Task brief => Every word of the data must be reproduced in your reply exactly.

......

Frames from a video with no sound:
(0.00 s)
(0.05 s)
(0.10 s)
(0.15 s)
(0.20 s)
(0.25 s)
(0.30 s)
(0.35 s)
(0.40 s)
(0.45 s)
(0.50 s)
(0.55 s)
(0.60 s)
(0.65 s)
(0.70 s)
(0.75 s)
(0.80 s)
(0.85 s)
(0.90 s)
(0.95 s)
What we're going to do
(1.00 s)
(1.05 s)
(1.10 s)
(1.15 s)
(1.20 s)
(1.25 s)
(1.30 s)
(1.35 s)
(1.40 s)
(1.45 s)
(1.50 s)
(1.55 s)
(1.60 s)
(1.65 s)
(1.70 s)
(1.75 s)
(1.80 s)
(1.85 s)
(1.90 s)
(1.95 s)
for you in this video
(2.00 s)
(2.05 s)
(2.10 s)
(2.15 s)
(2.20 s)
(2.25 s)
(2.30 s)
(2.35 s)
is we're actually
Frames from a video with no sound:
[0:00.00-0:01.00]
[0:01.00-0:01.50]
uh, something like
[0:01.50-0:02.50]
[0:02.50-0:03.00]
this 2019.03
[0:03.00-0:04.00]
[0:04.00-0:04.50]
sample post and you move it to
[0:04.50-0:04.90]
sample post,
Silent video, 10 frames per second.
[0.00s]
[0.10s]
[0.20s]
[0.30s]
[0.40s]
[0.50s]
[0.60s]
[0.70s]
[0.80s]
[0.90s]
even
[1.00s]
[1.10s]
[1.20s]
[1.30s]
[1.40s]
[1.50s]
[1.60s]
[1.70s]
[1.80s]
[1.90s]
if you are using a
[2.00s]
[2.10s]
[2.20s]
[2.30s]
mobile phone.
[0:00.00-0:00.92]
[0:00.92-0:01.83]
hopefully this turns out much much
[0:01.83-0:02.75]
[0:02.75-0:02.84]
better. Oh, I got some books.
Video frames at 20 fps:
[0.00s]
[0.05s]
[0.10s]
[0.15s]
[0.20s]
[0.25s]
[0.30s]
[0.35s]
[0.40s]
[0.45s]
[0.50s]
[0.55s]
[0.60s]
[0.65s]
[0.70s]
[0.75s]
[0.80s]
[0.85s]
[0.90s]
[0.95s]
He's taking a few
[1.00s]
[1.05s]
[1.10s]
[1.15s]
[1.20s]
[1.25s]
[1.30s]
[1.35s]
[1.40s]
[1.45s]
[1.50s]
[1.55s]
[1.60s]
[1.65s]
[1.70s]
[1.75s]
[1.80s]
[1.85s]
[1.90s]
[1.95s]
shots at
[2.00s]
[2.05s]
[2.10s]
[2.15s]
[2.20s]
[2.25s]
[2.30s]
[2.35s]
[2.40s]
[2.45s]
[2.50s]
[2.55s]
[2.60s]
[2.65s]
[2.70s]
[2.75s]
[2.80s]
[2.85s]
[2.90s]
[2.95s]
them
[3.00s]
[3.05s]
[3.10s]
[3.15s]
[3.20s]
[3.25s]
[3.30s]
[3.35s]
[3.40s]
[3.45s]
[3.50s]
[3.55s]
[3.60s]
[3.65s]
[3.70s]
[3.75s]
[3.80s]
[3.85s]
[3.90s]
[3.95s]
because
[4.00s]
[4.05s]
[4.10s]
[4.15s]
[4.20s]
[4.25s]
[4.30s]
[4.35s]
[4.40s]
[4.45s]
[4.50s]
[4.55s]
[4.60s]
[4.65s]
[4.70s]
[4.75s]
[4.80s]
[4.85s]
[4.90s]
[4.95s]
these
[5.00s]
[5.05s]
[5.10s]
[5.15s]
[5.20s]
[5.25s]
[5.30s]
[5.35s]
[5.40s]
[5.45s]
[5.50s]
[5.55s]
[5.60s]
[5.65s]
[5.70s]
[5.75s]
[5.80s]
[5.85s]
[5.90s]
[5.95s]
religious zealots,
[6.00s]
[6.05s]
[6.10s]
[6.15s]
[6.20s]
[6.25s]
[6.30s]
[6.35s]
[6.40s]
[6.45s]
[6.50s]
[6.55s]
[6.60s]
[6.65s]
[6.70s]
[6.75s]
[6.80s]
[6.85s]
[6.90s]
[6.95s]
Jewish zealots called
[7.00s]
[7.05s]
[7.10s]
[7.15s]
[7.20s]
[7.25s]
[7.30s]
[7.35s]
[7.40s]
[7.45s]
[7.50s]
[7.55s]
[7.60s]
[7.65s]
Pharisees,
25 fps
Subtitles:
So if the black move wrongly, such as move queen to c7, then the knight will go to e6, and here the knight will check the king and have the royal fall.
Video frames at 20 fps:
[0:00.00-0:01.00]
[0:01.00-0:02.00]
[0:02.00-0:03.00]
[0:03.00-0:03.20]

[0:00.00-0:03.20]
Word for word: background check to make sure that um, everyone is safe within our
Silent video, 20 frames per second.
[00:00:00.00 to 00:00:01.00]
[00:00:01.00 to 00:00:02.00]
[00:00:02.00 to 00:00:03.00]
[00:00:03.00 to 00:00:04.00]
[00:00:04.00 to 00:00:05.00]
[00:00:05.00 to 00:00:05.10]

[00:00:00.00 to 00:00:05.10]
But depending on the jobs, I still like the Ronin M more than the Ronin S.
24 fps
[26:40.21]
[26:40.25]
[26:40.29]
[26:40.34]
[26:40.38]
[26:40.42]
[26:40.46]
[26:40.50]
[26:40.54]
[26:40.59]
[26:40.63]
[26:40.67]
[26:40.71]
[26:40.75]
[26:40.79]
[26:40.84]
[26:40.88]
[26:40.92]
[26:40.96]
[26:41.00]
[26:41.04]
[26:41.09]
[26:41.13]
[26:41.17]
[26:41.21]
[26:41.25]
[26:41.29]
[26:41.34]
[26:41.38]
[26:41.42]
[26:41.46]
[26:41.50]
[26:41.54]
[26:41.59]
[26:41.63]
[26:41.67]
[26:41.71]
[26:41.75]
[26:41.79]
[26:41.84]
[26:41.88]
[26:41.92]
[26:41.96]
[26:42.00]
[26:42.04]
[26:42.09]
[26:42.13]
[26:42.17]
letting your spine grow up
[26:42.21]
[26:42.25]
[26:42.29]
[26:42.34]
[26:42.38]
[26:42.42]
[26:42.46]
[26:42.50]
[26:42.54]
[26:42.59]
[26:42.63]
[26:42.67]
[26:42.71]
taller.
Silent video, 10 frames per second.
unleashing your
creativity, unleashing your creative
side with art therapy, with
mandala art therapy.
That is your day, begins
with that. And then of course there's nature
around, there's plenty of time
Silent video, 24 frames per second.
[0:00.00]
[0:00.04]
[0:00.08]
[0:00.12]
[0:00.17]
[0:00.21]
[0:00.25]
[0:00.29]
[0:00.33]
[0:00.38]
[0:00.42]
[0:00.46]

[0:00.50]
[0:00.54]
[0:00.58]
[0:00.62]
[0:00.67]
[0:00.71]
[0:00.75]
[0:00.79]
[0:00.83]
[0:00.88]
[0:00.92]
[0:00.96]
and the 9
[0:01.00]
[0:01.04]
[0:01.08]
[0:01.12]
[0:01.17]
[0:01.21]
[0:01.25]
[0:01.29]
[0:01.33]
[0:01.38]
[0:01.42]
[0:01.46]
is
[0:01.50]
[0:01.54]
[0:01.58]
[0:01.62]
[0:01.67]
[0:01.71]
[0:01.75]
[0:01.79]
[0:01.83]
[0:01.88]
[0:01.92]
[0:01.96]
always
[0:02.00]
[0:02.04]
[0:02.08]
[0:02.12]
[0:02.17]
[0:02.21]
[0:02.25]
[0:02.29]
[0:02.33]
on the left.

......

Output of the exercise =>
Frames from a video with no sound:
(0.00 s)
(0.05 s)
(0.10 s)
(0.15 s)
(0.20 s)
(0.25 s)
(0.30 s)
(0.35 s)
(0.40 s)
(0.45 s)
(0.50 s)
(0.55 s)
(0.60 s)
(0.65 s)
(0.70 s)
(0.75 s)
(0.80 s)
(0.85 s)
(0.90 s)
(0.95 s)
What we're going to do
(1.00 s)
(1.05 s)
(1.10 s)
(1.15 s)
(1.20 s)
(1.25 s)
(1.30 s)
(1.35 s)
(1.40 s)
(1.45 s)
(1.50 s)
(1.55 s)
(1.60 s)
(1.65 s)
(1.70 s)
(1.75 s)
(1.80 s)
(1.85 s)
(1.90 s)
(1.95 s)
for you in this video
(2.00 s)
(2.05 s)
(2.10 s)
(2.15 s)
(2.20 s)
(2.25 s)
(2.30 s)
(2.35 s)
is we're actually
Frames from a video with no sound:
[0:00.00-0:01.00]
[0:01.00-0:01.50]
uh, something like
[0:01.50-0:02.50]
[0:02.50-0:03.00]
this 2019.03
[0:03.00-0:04.00]
[0:04.00-0:04.50]
sample post and you move it to
[0:04.50-0:04.90]
sample post,
Silent video, 10 frames per second.
[0.00s]
[0.10s]
[0.20s]
[0.30s]
[0.40s]
[0.50s]
[0.60s]
[0.70s]
[0.80s]
[0.90s]
even
[1.00s]
[1.10s]
[1.20s]
[1.30s]
[1.40s]
[1.50s]
[1.60s]
[1.70s]
[1.80s]
[1.90s]
if you are using a
[2.00s]
[2.10s]
[2.20s]
[2.30s]
mobile phone.
[0:00.00-0:00.92]
[0:00.92-0:01.83]
hopefully this turns out much much
[0:01.83-0:02.75]
[0:02.75-0:02.84]
better. Oh, I got some books.
Video frames at 20 fps:
[0.00s]
[0.05s]
[0.10s]
[0.15s]
[0.20s]
[0.25s]
[0.30s]
[0.35s]
[0.40s]
[0.45s]
[0.50s]
[0.55s]
[0.60s]
[0.65s]
[0.70s]
[0.75s]
[0.80s]
[0.85s]
[0.90s]
[0.95s]
He's taking a few
[1.00s]
[1.05s]
[1.10s]
[1.15s]
[1.20s]
[1.25s]
[1.30s]
[1.35s]
[1.40s]
[1.45s]
[1.50s]
[1.55s]
[1.60s]
[1.65s]
[1.70s]
[1.75s]
[1.80s]
[1.85s]
[1.90s]
[1.95s]
shots at
[2.00s]
[2.05s]
[2.10s]
[2.15s]
[2.20s]
[2.25s]
[2.30s]
[2.35s]
[2.40s]
[2.45s]
[2.50s]
[2.55s]
[2.60s]
[2.65s]
[2.70s]
[2.75s]
[2.80s]
[2.85s]
[2.90s]
[2.95s]
them
[3.00s]
[3.05s]
[3.10s]
[3.15s]
[3.20s]
[3.25s]
[3.30s]
[3.35s]
[3.40s]
[3.45s]
[3.50s]
[3.55s]
[3.60s]
[3.65s]
[3.70s]
[3.75s]
[3.80s]
[3.85s]
[3.90s]
[3.95s]
because
[4.00s]
[4.05s]
[4.10s]
[4.15s]
[4.20s]
[4.25s]
[4.30s]
[4.35s]
[4.40s]
[4.45s]
[4.50s]
[4.55s]
[4.60s]
[4.65s]
[4.70s]
[4.75s]
[4.80s]
[4.85s]
[4.90s]
[4.95s]
these
[5.00s]
[5.05s]
[5.10s]
[5.15s]
[5.20s]
[5.25s]
[5.30s]
[5.35s]
[5.40s]
[5.45s]
[5.50s]
[5.55s]
[5.60s]
[5.65s]
[5.70s]
[5.75s]
[5.80s]
[5.85s]
[5.90s]
[5.95s]
religious zealots,
[6.00s]
[6.05s]
[6.10s]
[6.15s]
[6.20s]
[6.25s]
[6.30s]
[6.35s]
[6.40s]
[6.45s]
[6.50s]
[6.55s]
[6.60s]
[6.65s]
[6.70s]
[6.75s]
[6.80s]
[6.85s]
[6.90s]
[6.95s]
Jewish zealots called
[7.00s]
[7.05s]
[7.10s]
[7.15s]
[7.20s]
[7.25s]
[7.30s]
[7.35s]
[7.40s]
[7.45s]
[7.50s]
[7.55s]
[7.60s]
[7.65s]
Pharisees,
25 fps
Subtitles:
So if the black move wrongly, such as move queen to c7, then the knight will go to e6, and here the knight will check the king and have the royal fall.
Video frames at 20 fps:
[0:00.00-0:01.00]
[0:01.00-0:02.00]
[0:02.00-0:03.00]
[0:03.00-0:03.20]

[0:00.00-0:03.20]
Word for word: background check to make sure that um, everyone is safe within our
Silent video, 20 frames per second.
[00:00:00.00 to 00:00:01.00]
[00:00:01.00 to 00:00:02.00]
[00:00:02.00 to 00:00:03.00]
[00:00:03.00 to 00:00:04.00]
[00:00:04.00 to 00:00:05.00]
[00:00:05.00 to 00:00:05.10]

[00:00:00.00 to 00:00:05.10]
But depending on the jobs, I still like the Ronin M more than the Ronin S.
24 fps
[26:40.21]
[26:40.25]
[26:40.29]
[26:40.34]
[26:40.38]
[26:40.42]
[26:40.46]
[26:40.50]
[26:40.54]
[26:40.59]
[26:40.63]
[26:40.67]
[26:40.71]
[26:40.75]
[26:40.79]
[26:40.84]
[26:40.88]
[26:40.92]
[26:40.96]
[26:41.00]
[26:41.04]
[26:41.09]
[26:41.13]
[26:41.17]
[26:41.21]
[26:41.25]
[26:41.29]
[26:41.34]
[26:41.38]
[26:41.42]
[26:41.46]
[26:41.50]
[26:41.54]
[26:41.59]
[26:41.63]
[26:41.67]
[26:41.71]
[26:41.75]
[26:41.79]
[26:41.84]
[26:41.88]
[26:41.92]
[26:41.96]
[26:42.00]
[26:42.04]
[26:42.09]
[26:42.13]
[26:42.17]
letting your spine grow up
[26:42.21]
[26:42.25]
[26:42.29]
[26:42.34]
[26:42.38]
[26:42.42]
[26:42.46]
[26:42.50]
[26:42.54]
[26:42.59]
[26:42.63]
[26:42.67]
[26:42.71]
taller.
Silent video, 10 frames per second.
unleashing your
creativity, unleashing your creative
side with art therapy, with
mandala art therapy.
That is your day, begins
with that. And then of course there's nature
around, there's plenty of time
Silent video, 24 frames per second.
[0:00.00]
[0:00.04]
[0:00.08]
[0:00.12]
[0:00.17]
[0:00.21]
[0:00.25]
[0:00.29]
[0:00.33]
[0:00.38]
[0:00.42]
[0:00.46]

[0:00.50]
[0:00.54]
[0:00.58]
[0:00.62]
[0:00.67]
[0:00.71]
[0:00.75]
[0:00.79]
[0:00.83]
[0:00.88]
[0:00.92]
[0:00.96]
and the 9
[0:01.00]
[0:01.04]
[0:01.08]
[0:01.12]
[0:01.17]
[0:01.21]
[0:01.25]
[0:01.29]
[0:01.33]
[0:01.38]
[0:01.42]
[0:01.46]
is
[0:01.50]
[0:01.54]
[0:01.58]
[0:01.62]
[0:01.67]
[0:01.71]
[0:01.75]
[0:01.79]
[0:01.83]
[0:01.88]
[0:01.92]
[0:01.96]
always
[0:02.00]
[0:02.04]
[0:02.08]
[0:02.12]
[0:02.17]
[0:02.21]
[0:02.25]
[0:02.29]
[0:02.33]
on the left.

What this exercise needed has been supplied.